Under the ban, frontline medical workers employed in hospitals around the country will be barred from visiting China, Hong Kong, and Macau, the three regions for which the Central Epidemic Command Center (CECC) has issued its highest Level 3 travel alert, according to Shih Chung-liang (石崇良), Director-General of the Ministry's Department of Medical Affairs.

Medical workers who wish to visit countries for which a Level 1 or Level 2 travel alert has been issued must obtain prior approval, Shih told reporters.

These include Japan, South Korea, and Singapore, which have been issued a Level 2 alert, as well as Thailand, Iran, and Italy, which have received a Level 1 alert.

There will be no limitations on travel to countries that are not included in the CECC's travel advisory list, Shih said.

Details regarding the policy will be hashed out with hospital officials at a meeting on Tuesday, and only be enforced after it is officially announced, the ministry said in a statement Monday.

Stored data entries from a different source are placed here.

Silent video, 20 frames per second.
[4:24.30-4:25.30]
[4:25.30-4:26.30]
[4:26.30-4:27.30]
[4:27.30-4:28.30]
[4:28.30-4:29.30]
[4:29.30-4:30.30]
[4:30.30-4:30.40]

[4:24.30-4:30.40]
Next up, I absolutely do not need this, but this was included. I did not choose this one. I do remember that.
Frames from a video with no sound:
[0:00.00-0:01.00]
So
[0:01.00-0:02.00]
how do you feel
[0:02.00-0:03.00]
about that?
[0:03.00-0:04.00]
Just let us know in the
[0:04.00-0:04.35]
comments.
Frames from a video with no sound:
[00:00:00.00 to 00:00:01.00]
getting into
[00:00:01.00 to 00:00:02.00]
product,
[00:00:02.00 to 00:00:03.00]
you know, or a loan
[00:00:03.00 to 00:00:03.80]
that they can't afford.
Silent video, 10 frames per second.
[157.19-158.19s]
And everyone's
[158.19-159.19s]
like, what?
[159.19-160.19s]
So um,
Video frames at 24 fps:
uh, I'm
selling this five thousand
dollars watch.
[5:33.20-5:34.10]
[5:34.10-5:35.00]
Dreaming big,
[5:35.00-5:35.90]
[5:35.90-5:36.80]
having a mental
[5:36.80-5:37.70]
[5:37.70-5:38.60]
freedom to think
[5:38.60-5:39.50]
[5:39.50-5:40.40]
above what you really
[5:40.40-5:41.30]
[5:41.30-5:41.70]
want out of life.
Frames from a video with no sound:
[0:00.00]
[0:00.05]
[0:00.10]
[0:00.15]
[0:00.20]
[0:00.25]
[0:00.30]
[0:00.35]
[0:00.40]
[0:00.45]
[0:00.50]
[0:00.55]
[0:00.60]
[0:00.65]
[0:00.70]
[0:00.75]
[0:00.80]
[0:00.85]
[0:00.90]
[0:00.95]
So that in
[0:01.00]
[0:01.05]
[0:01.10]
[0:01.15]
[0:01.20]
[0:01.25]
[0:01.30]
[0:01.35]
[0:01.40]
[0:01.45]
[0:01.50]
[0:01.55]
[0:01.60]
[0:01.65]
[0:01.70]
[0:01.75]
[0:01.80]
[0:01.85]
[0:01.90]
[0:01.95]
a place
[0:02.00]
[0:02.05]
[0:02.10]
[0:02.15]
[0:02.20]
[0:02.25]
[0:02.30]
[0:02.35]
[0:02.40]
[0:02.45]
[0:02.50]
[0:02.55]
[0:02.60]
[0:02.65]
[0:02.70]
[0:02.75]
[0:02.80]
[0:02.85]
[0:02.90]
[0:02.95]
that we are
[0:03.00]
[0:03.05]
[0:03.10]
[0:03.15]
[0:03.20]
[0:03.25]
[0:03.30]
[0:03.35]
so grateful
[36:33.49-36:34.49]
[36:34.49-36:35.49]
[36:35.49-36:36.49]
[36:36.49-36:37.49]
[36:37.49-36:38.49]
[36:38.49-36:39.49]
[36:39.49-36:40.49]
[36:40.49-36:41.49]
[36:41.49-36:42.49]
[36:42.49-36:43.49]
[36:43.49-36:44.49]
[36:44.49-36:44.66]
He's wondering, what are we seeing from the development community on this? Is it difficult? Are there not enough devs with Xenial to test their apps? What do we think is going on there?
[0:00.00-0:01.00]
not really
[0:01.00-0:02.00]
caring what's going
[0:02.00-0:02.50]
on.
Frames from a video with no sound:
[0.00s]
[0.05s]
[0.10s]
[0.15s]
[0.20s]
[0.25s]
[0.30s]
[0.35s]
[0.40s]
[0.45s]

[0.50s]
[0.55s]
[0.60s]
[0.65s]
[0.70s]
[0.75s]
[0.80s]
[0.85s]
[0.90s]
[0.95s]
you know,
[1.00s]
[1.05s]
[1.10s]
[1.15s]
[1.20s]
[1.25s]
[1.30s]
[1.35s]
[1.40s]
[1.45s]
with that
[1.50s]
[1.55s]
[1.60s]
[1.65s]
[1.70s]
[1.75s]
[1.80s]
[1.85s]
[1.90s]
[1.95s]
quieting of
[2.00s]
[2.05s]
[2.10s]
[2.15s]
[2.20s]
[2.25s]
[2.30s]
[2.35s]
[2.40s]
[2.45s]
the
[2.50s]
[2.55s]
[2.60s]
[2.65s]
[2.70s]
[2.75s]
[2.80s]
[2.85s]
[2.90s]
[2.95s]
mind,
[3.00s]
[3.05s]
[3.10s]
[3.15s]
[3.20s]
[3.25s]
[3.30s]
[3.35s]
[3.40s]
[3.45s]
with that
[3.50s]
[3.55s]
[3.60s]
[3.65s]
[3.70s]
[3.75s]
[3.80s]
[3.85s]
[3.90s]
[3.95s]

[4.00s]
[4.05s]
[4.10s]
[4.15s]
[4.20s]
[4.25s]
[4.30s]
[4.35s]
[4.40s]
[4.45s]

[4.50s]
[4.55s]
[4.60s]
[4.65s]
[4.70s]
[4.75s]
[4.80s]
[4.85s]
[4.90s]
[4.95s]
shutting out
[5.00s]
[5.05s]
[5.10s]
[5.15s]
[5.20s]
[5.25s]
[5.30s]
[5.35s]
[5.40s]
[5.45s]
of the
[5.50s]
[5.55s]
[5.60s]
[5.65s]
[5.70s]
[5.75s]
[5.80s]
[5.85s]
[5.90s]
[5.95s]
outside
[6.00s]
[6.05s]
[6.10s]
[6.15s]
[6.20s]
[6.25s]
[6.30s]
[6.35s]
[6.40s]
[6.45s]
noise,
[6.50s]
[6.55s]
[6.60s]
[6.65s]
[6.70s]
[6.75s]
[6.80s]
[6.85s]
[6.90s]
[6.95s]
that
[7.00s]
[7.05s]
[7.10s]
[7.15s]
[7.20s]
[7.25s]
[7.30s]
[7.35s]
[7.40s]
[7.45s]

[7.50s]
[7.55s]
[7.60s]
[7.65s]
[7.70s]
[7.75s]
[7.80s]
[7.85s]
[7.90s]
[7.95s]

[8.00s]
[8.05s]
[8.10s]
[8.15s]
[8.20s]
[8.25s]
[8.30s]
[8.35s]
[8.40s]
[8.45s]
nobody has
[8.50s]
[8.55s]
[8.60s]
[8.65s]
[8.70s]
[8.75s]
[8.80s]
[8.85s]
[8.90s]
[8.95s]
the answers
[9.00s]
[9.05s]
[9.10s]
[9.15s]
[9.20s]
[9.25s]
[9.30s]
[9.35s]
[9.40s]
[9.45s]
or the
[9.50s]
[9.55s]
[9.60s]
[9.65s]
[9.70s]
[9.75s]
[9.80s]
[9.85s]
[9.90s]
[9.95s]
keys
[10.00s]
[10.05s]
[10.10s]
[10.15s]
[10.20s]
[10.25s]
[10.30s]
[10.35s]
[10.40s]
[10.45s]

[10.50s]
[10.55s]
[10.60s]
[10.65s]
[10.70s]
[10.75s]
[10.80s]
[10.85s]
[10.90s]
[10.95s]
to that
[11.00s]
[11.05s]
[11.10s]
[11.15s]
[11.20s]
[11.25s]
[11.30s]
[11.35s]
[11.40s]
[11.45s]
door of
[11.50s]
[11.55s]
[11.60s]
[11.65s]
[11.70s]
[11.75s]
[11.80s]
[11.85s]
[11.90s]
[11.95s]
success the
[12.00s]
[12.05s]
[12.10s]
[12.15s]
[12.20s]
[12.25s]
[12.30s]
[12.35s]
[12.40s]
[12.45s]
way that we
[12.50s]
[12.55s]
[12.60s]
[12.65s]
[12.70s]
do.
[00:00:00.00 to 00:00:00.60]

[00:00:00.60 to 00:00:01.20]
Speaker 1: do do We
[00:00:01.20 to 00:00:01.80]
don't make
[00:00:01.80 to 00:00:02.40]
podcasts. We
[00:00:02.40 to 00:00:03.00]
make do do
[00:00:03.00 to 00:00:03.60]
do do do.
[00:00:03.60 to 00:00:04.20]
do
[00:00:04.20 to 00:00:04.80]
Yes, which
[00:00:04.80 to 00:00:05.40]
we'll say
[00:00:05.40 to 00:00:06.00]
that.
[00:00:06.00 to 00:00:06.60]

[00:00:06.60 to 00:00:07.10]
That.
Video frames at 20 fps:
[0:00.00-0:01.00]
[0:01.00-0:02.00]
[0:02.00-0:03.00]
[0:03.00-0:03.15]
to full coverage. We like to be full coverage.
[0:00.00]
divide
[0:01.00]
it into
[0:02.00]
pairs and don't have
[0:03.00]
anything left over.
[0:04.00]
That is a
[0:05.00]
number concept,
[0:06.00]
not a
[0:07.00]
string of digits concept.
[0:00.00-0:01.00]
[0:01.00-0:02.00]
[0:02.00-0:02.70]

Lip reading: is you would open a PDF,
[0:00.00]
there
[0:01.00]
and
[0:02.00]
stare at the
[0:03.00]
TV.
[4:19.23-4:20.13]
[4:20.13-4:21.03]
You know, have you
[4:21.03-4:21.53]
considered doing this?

Shih's amendment of the proposed policy came a day after Health Minister Chen Shih-chung (陳時中), who also heads the CECC, announced that all medical workers would be barred from traveling abroad, a statement that was later amended to only frontline medical workers.

Considering the current shortage of manpower in the health system, Taiwan cannot afford to put its medical personnel into 14-day quarantine when they return from trips abroad, Chen said Sunday.

The announcement sparked pushback on social media and from union leaders, including some who questioned whether such a travel ban would be lawful.

The proposed ban was walked back further on Monday to include an outright ban on visiting only China, Hong Kong and Macau.

Regarding the legality of the ban, Shih said Monday that under Taiwan's Physicians Act, physicians are obliged to follow the directions of the competent authorities in order to prevent the spread of infectious diseases.

The Medical Care Act also stipulates that in case of serious disasters, medical care institutions shall obey the orders and directions of competent authorities in providing medical care services and assisting public health, and those orders cannot be ignored or refused, Shih said.